DATA RECORDS: Begin

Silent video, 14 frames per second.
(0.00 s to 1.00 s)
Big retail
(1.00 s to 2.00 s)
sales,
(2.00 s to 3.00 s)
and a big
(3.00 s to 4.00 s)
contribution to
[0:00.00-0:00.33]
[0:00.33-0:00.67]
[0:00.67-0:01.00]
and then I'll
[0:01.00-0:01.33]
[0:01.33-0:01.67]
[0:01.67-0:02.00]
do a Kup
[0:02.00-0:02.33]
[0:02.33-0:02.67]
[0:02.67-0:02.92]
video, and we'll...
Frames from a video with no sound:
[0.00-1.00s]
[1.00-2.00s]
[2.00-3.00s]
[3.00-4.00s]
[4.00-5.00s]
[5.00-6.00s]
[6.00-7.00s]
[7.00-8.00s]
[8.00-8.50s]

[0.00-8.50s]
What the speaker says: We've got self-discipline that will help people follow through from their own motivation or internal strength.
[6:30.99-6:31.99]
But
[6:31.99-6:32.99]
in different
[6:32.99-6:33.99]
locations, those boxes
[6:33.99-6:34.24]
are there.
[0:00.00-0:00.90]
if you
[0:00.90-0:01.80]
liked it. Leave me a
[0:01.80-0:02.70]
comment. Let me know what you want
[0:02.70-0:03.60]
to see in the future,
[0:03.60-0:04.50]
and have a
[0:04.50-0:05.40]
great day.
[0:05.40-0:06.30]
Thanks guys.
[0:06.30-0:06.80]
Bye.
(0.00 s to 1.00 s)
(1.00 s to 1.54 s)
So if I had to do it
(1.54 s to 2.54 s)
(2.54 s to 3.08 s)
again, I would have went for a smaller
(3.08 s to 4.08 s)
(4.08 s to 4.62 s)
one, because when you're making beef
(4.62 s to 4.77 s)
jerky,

DATA RECORDS: End

# [TASK GOAL]
All lines from the start of the entries through the line where "[0.00-8.50s]" sits should be duplicated exactly, with nothing else in the output.

# [ANSWER SPACE]
Silent video, 14 frames per second.
(0.00 s to 1.00 s)
Big retail
(1.00 s to 2.00 s)
sales,
(2.00 s to 3.00 s)
and a big
(3.00 s to 4.00 s)
contribution to
[0:00.00-0:00.33]
[0:00.33-0:00.67]
[0:00.67-0:01.00]
and then I'll
[0:01.00-0:01.33]
[0:01.33-0:01.67]
[0:01.67-0:02.00]
do a Kup
[0:02.00-0:02.33]
[0:02.33-0:02.67]
[0:02.67-0:02.92]
video, and we'll...
Frames from a video with no sound:
[0.00-1.00s]
[1.00-2.00s]
[2.00-3.00s]
[3.00-4.00s]
[4.00-5.00s]
[5.00-6.00s]
[6.00-7.00s]
[7.00-8.00s]
[8.00-8.50s]

[0.00-8.50s]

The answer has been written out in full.